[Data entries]

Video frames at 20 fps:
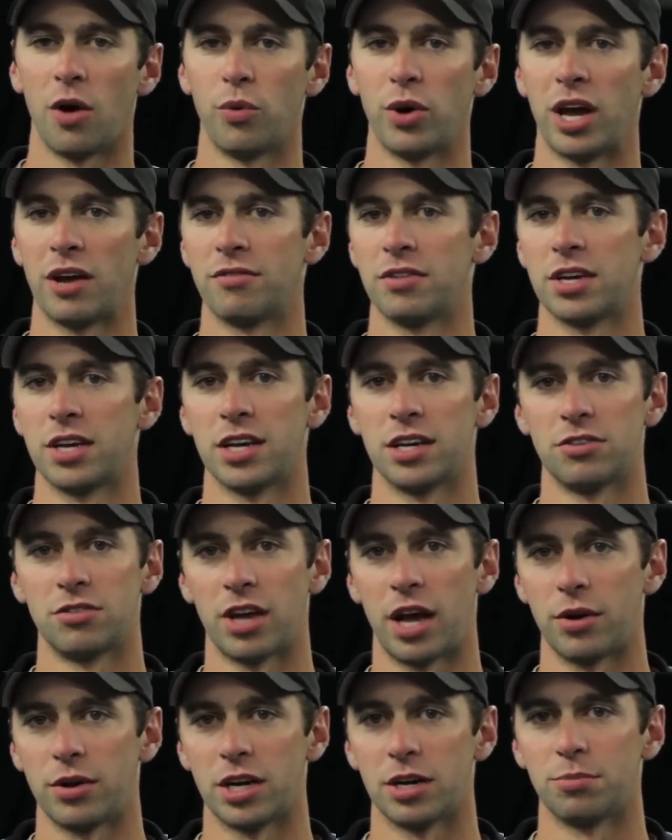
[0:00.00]
We have the
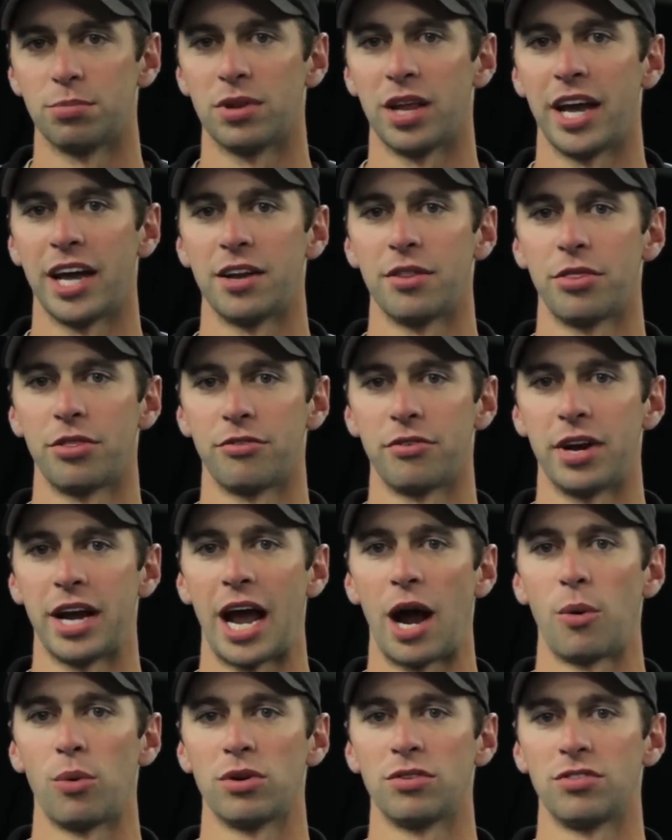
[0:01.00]
kids out here playing
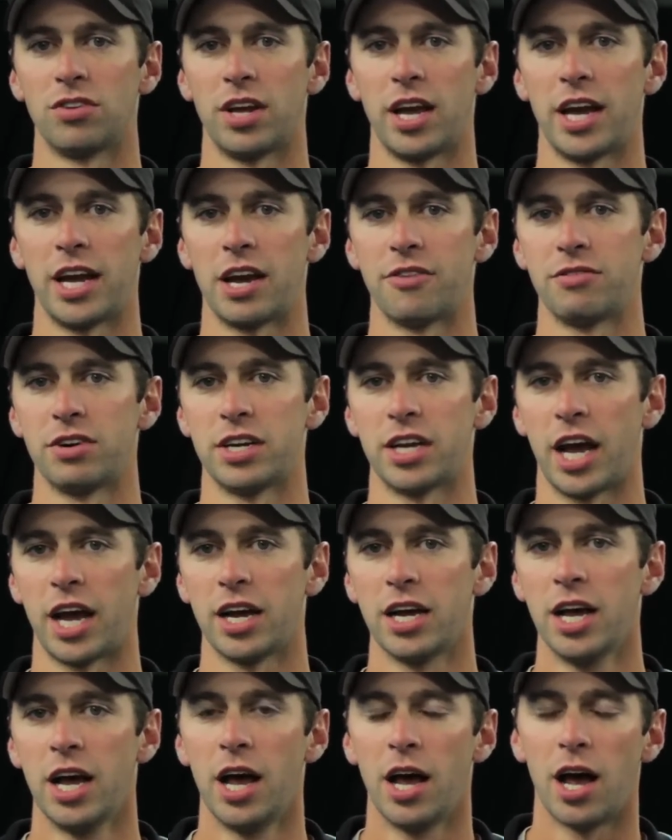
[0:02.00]
3 hours a day every day.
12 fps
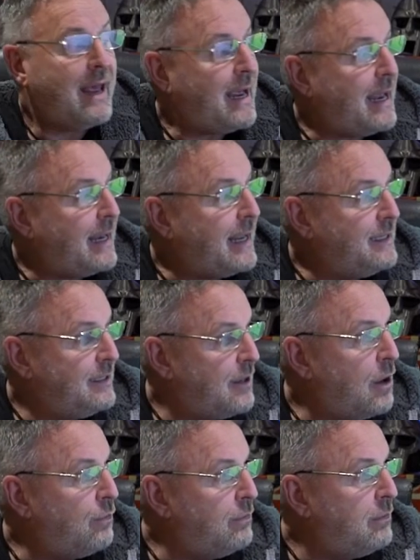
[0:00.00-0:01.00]
and I
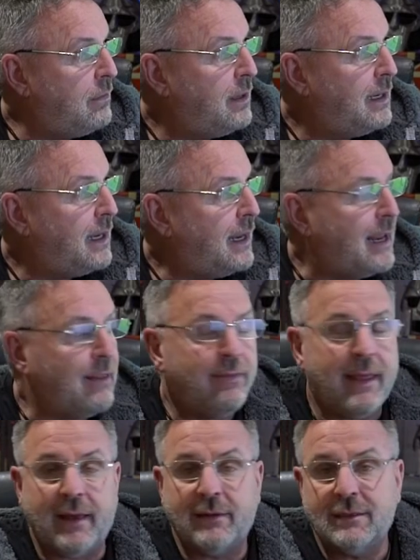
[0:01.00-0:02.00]
don't hit
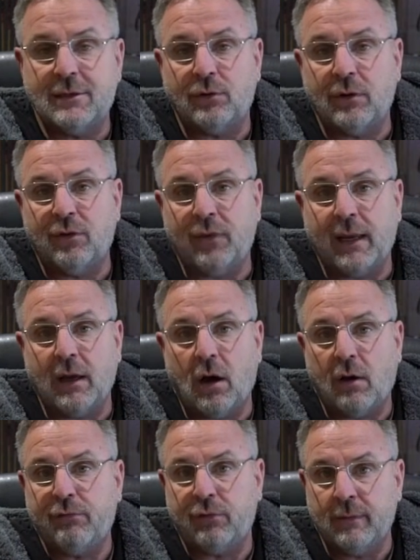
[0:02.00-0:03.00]
that sort of thing
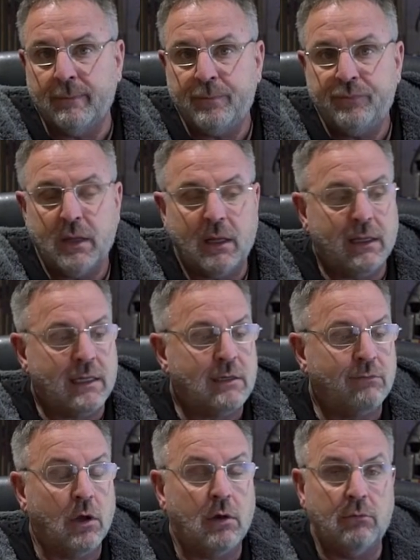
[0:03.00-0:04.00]
often unless I've
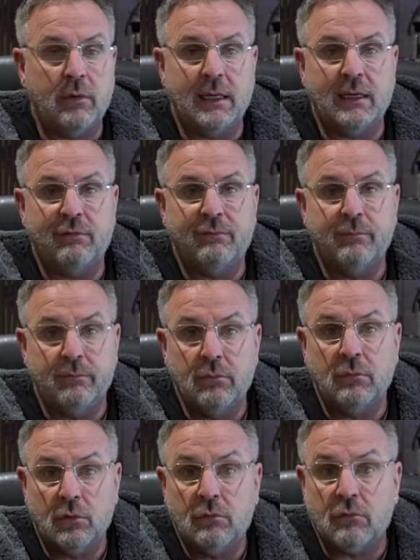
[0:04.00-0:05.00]
got a really
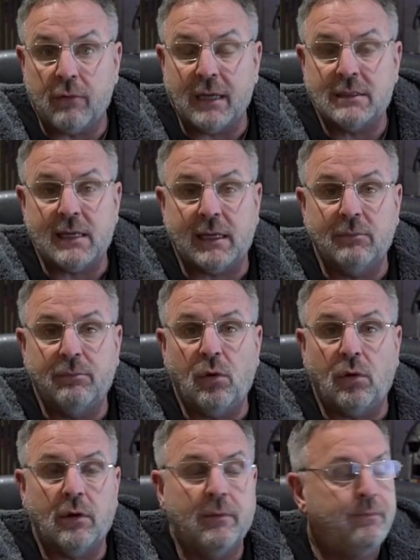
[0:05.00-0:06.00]
great selling
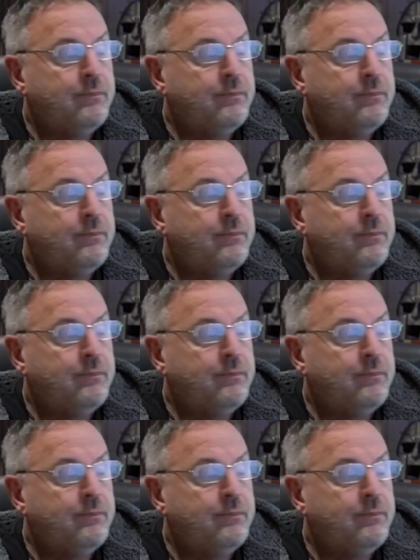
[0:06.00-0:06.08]
book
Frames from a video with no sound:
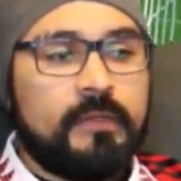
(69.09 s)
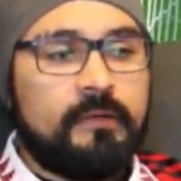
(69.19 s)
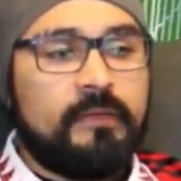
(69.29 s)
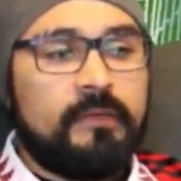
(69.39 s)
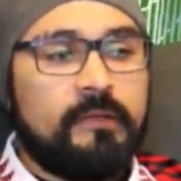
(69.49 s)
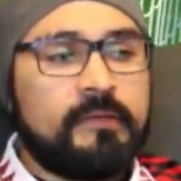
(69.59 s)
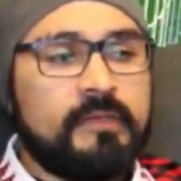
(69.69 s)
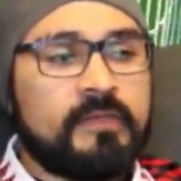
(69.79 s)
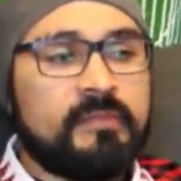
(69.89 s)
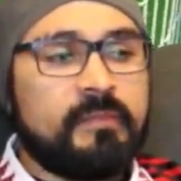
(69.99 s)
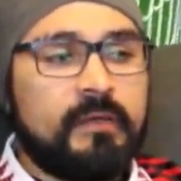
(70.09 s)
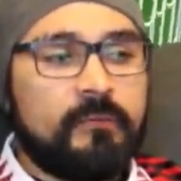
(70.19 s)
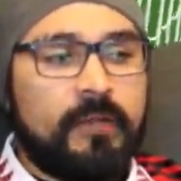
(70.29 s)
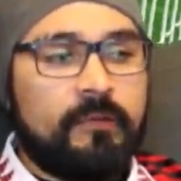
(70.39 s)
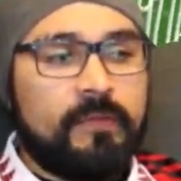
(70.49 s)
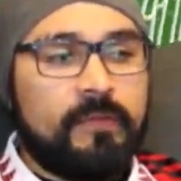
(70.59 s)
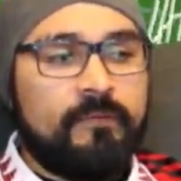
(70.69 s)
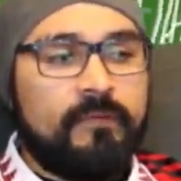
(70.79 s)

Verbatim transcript: They're in 13th spot. We are in third,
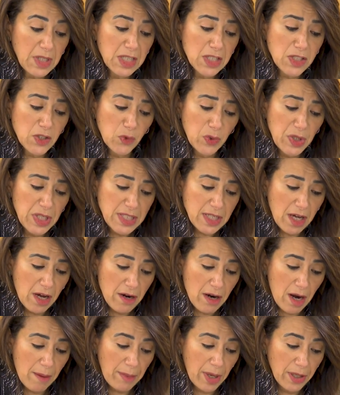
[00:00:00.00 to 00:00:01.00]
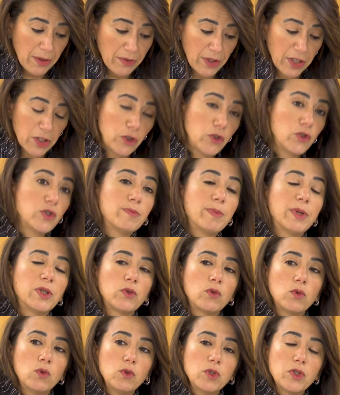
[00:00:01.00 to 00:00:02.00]
So these are among the issues, but
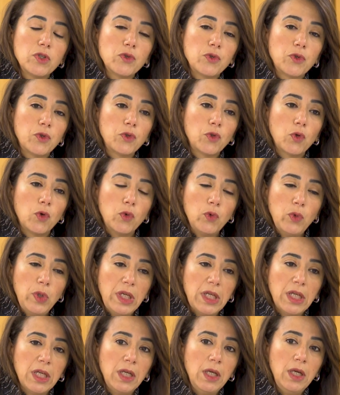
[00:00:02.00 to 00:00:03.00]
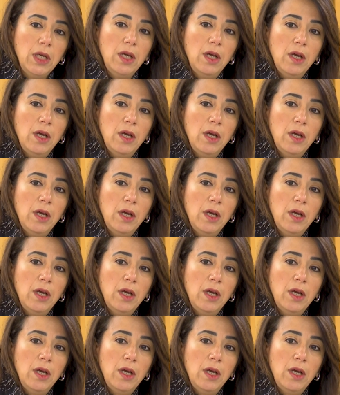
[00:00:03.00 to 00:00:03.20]
also not only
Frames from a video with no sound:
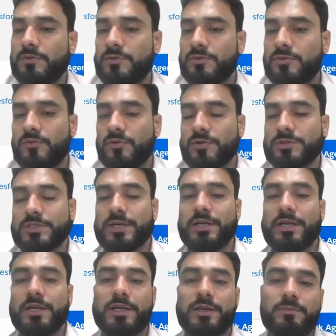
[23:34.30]
So for
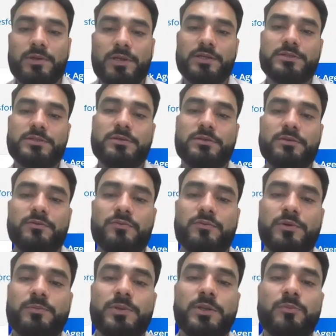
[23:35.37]
second attempt, it's
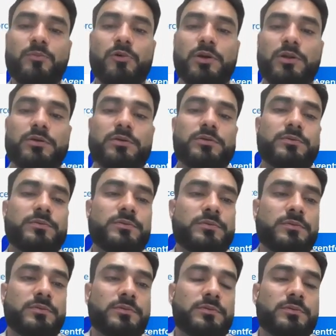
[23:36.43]
50 point.
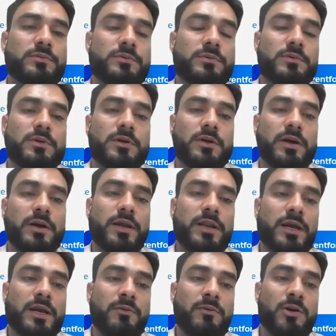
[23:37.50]
Again,
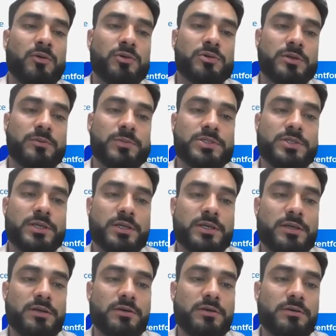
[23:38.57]
I will do some mistake
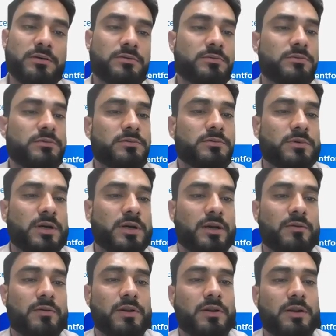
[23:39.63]
here.
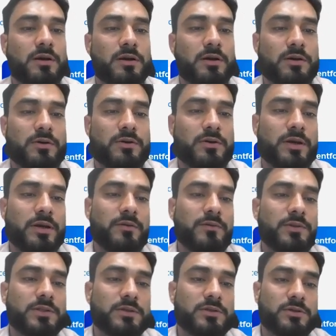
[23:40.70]
I will try
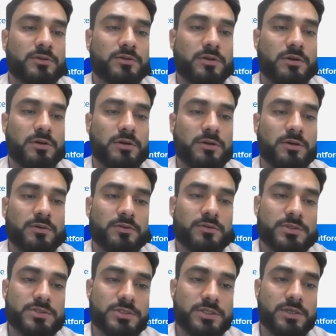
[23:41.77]
with the
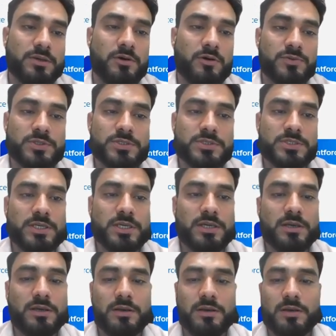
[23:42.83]
C, option
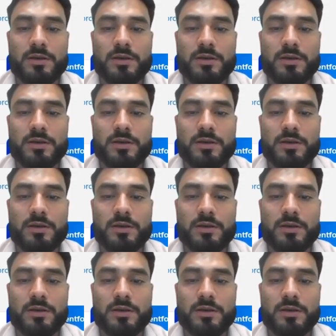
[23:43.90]
C.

* Work request
Output all of the data exactly. Skip the pictures.

* Response area
Video frames at 20 fps:
[0:00.00]
We have the
[0:01.00]
kids out here playing
[0:02.00]
3 hours a day every day.
12 fps
[0:00.00-0:01.00]
and I
[0:01.00-0:02.00]
don't hit
[0:02.00-0:03.00]
that sort of thing
[0:03.00-0:04.00]
often unless I've
[0:04.00-0:05.00]
got a really
[0:05.00-0:06.00]
great selling
[0:06.00-0:06.08]
book
Frames from a video with no sound:
(69.09 s)
(69.19 s)
(69.29 s)
(69.39 s)
(69.49 s)
(69.59 s)
(69.69 s)
(69.79 s)
(69.89 s)
(69.99 s)
(70.09 s)
(70.19 s)
(70.29 s)
(70.39 s)
(70.49 s)
(70.59 s)
(70.69 s)
(70.79 s)

Verbatim transcript: They're in 13th spot. We are in third,
[00:00:00.00 to 00:00:01.00]
[00:00:01.00 to 00:00:02.00]
So these are among the issues, but
[00:00:02.00 to 00:00:03.00]
[00:00:03.00 to 00:00:03.20]
also not only
Frames from a video with no sound:
[23:34.30]
So for
[23:35.37]
second attempt, it's
[23:36.43]
50 point.
[23:37.50]
Again,
[23:38.57]
I will do some mistake
[23:39.63]
here.
[23:40.70]
I will try
[23:41.77]
with the
[23:42.83]
C, option
[23:43.90]
C.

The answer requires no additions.